Op 11 januari 2023 heeft de Rechtbank Amsterdam uitspraak gedaan in een zaak betreffende een Europees Aanhoudingsbevel (EAB) dat was uitgevaardigd door het Landgericht Traunstein in Duitsland. De zaak betreft de opgeëiste persoon, geboren in Syrië in 1983, die wordt verdacht van hulp bij illegale binnenkomst en illegaal verblijf in Duitsland. De behandeling van het EAB vond plaats op 28 december 2022, waarbij de opgeëiste persoon werd bijgestaan door zijn advocaat, mr. A.M. Timorason, en een tolk in de Arabisch-Syrische taal. De rechtbank heeft de termijn voor de uitspraak met 30 dagen verlengd, zoals voorgeschreven door de Overleveringswet (OLW).
De rechtbank heeft vastgesteld dat het EAB voldoet aan de eisen van artikel 2 van de OLW en dat er geen weigeringsgronden zijn voor de overlevering.
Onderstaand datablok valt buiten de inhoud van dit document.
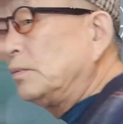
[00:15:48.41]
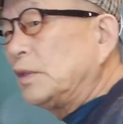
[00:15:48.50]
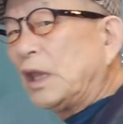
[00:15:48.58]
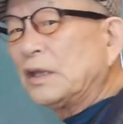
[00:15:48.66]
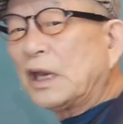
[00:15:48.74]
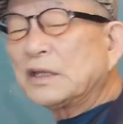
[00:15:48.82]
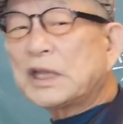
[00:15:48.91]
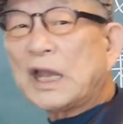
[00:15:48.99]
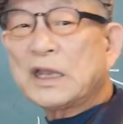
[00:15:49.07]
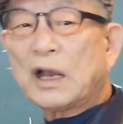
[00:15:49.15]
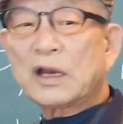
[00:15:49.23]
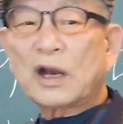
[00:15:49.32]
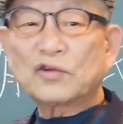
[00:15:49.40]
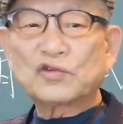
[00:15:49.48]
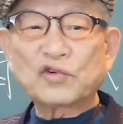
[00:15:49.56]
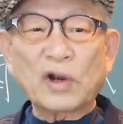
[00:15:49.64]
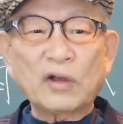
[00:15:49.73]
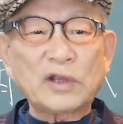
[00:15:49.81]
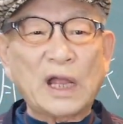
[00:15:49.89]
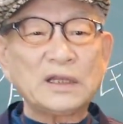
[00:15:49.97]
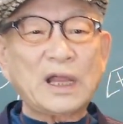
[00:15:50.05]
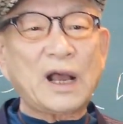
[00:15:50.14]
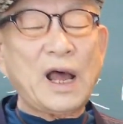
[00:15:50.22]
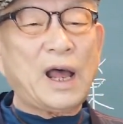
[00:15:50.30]
옛날에 사냥을 하러 죽으라고
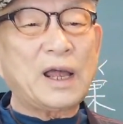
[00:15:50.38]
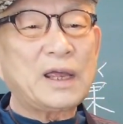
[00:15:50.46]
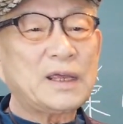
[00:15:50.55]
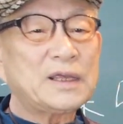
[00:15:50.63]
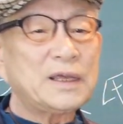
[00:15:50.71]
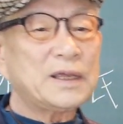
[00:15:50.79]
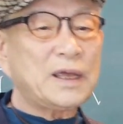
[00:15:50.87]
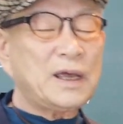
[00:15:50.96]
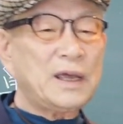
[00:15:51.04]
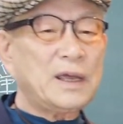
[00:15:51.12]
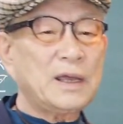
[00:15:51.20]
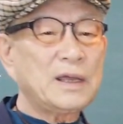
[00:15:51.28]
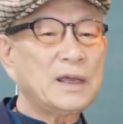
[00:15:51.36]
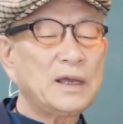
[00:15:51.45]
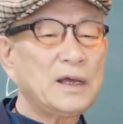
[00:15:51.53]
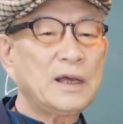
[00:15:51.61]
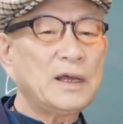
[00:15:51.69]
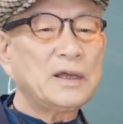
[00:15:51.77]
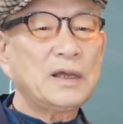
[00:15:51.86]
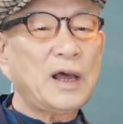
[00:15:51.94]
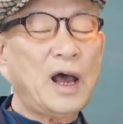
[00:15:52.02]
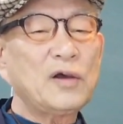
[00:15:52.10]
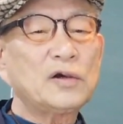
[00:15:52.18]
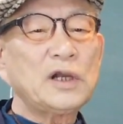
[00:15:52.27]
다니다가 아,
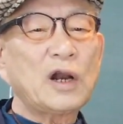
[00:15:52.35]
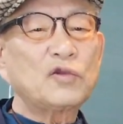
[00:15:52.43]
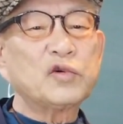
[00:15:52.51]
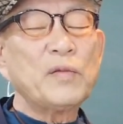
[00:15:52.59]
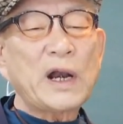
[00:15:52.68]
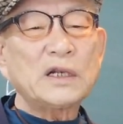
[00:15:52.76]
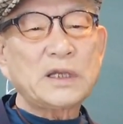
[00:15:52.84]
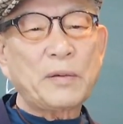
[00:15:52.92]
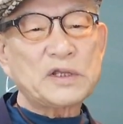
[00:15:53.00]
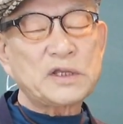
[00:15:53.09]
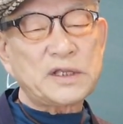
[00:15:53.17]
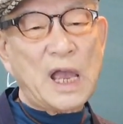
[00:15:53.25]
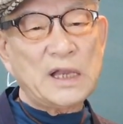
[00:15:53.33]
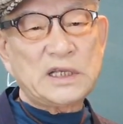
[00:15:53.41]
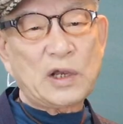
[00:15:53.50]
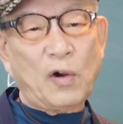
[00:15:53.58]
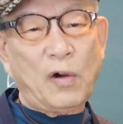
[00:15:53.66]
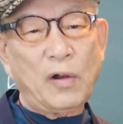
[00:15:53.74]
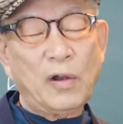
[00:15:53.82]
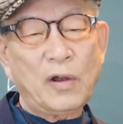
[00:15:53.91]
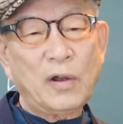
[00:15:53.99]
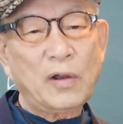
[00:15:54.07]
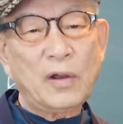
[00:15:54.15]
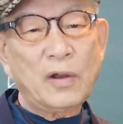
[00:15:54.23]
아 그날 두 마리를 잡았어 산채로
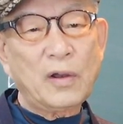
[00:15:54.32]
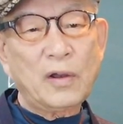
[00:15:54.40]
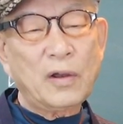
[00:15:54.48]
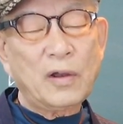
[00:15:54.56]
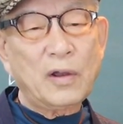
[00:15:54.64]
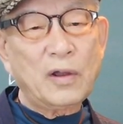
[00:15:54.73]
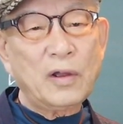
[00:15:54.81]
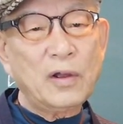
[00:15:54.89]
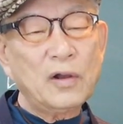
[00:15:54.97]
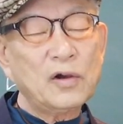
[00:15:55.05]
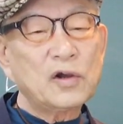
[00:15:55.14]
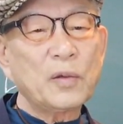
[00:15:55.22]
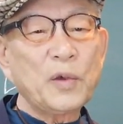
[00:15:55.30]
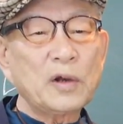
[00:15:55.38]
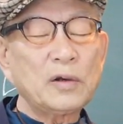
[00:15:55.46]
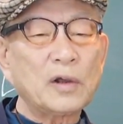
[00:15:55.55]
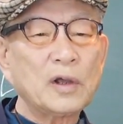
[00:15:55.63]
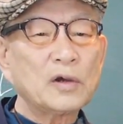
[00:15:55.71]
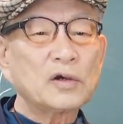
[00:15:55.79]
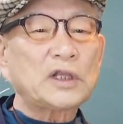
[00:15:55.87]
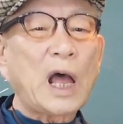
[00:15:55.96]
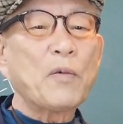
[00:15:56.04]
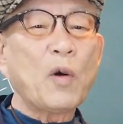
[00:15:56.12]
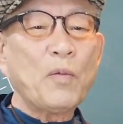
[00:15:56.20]
그러면은 그
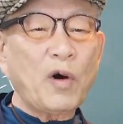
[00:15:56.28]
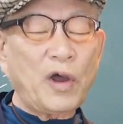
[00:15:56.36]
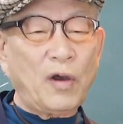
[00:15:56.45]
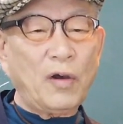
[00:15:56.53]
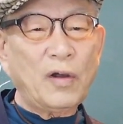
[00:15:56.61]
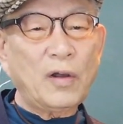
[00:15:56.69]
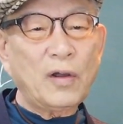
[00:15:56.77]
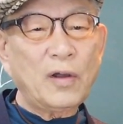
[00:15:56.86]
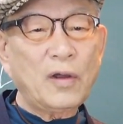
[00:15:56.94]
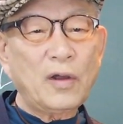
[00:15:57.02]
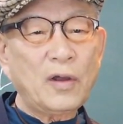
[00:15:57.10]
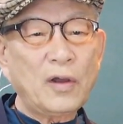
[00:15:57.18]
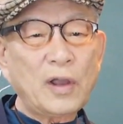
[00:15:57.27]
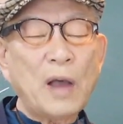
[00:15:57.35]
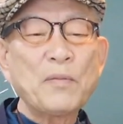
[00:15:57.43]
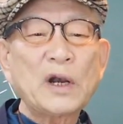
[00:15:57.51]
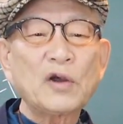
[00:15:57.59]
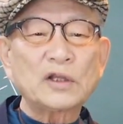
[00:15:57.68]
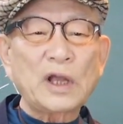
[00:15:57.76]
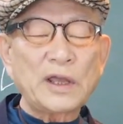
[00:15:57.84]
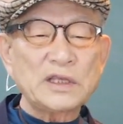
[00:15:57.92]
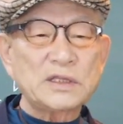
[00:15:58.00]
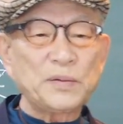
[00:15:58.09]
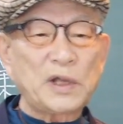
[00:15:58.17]
다 못 먹어요. 그한 마리 어떻게
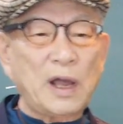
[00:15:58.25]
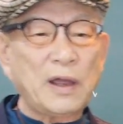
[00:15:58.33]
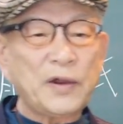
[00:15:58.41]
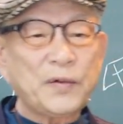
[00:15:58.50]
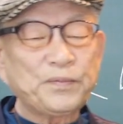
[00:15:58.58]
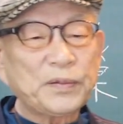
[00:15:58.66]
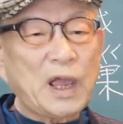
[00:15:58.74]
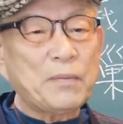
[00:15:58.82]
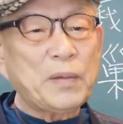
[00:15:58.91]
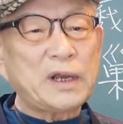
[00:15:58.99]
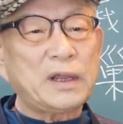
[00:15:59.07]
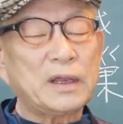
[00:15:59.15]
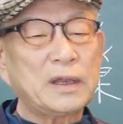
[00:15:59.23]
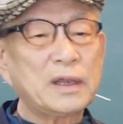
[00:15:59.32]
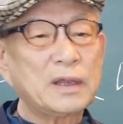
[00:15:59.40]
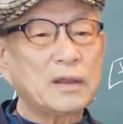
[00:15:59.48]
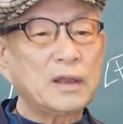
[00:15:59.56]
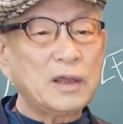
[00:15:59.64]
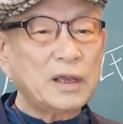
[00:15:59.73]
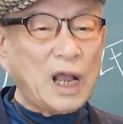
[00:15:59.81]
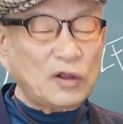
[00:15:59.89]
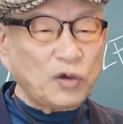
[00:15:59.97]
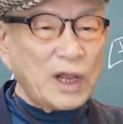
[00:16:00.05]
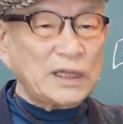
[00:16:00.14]
하겠습니까? 한 마리.
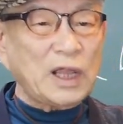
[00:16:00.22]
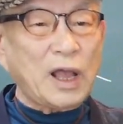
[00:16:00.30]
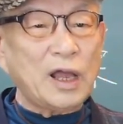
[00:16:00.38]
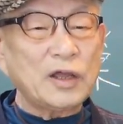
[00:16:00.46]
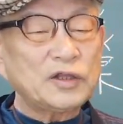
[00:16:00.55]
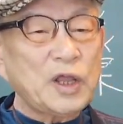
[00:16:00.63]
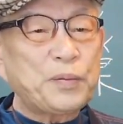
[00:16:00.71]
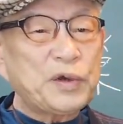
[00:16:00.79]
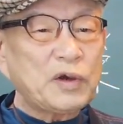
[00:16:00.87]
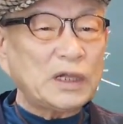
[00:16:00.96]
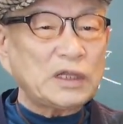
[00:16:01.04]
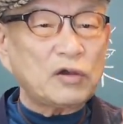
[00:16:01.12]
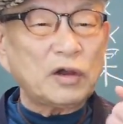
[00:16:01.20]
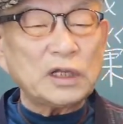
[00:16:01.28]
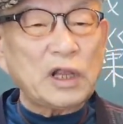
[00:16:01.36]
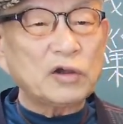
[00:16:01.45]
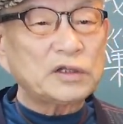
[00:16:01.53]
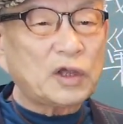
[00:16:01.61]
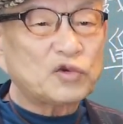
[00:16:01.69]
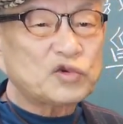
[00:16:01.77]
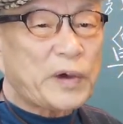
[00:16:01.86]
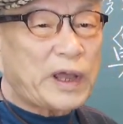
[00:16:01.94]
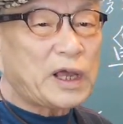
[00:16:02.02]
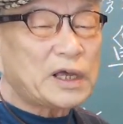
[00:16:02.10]
가져놨다가 내 필요할 때 꺼내다가 어떻게
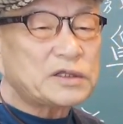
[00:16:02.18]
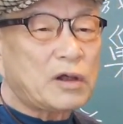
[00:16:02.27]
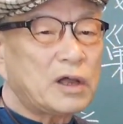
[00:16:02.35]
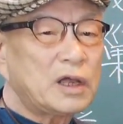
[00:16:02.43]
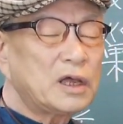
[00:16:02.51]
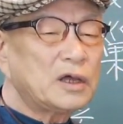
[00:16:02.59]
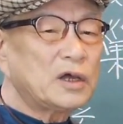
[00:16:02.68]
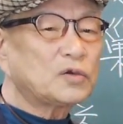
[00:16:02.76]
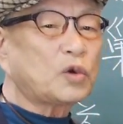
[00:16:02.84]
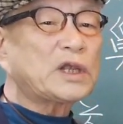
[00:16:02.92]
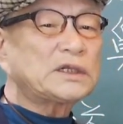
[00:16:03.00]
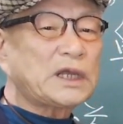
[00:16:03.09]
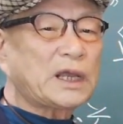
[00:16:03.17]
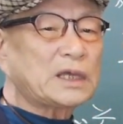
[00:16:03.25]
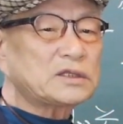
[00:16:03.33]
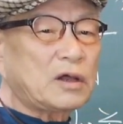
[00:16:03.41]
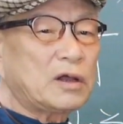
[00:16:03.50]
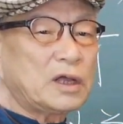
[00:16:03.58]
주방에 가서 도살장에 가서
Het EAB vermeldt dat de opgeëiste persoon zich schuldig heeft gemaakt aan een strafbaar feit dat onder Duits recht valt en waarvoor een vrijheidsstraf van ten minste drie jaar kan worden opgelegd. Dit betekent dat er geen onderzoek naar de dubbele strafbaarheid van het feit nodig is.
De rechtbank heeft uiteindelijk besloten de overlevering van de opgeëiste persoon aan Duitsland toe te staan, conform de verzoeken van de uitvaardigende justitiële autoriteit. De uitspraak is gedaan door de voorzitter, mr. J.G. Vegter, en de rechters mrs. J.A.A.G. de Vries en E.G.M.M. van Gessel, in aanwezigheid van griffier mr. C.W. van der Hoek. Tegen deze uitspraak staat geen gewoon rechtsmiddel open, zoals bepaald in artikel 29, tweede lid, van de OLW.